The council, Switzerland’s highest executive authority, said in a statement: “The Federal Council initiated the consultation proceedings on the revision of the Tax Administrative Assistance Act, which provides for an easing of Swiss practices with regard to stolen data. Partner countries find Switzerland’s current practice too restrictive… the most pertinent illustration is the case of India (HSBC list).”
The statement said that it would now be possible to respond to requests if a foreign country has obtained the “stolen data” via normal administrative assistance channels or from public sources.
Switzerland has for long maintained that its domestic laws don’t acknowledge leaked data that is considered “stolen”. This stance has thwarted New Delhi’s probe into a list of more than 600 accounts that are suspected to be black money stashes of Indians.
A list of more than 600 Indian black money holders was first acquired by whistleblower Herve Falciani who in 2006 leaked the names of thousands of illicit bank account holders at HSBC in Geneva, where he was employed. Believed to be one of the biggest security breaches in Swiss banking history, Falciani had obtained details of some 127,000 accounts worth 180 billion euros.
Falciani had given the list to the French government which in turn gave it to India. The whistleblower had said that India accounts for only 2 MB of the 200 GB of data. The Indian government had contacted Falciani and discussed terms for his ‘help’.
Interestingly, the International Consortium of Investigative Journalists (ICIJ) in an international collaborative effort had also named 1,668 Indians with HSBC bank accounts in Geneva, Switzerland.

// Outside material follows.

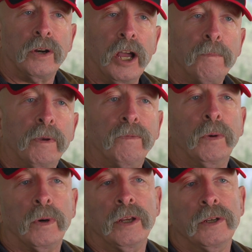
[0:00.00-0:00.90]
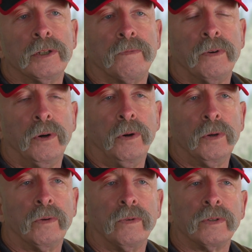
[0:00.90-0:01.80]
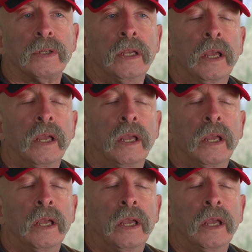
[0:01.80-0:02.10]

or up if you want to use it for holdovers.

Detection, recovery and repatriation of black money stashed illegally in foreign tax havens abroad — including in Switzerland — has been one of the pet themes of the BJP-led NDA government.
The Swiss parliament is also soon expected to take up the process to erect a platform to enable the Automatic Exchange of Information (AEOI) between the governments of Switzerland and India in a bid to jointly combat the menace of black money.
“The domestic procedures regarding AEOI are still underway. The Swiss parliament will start to deal with the subject this autumn,” Anne Césard, spokesperson from the Swiss state secretariat for international financial matters, told Hindustan Times.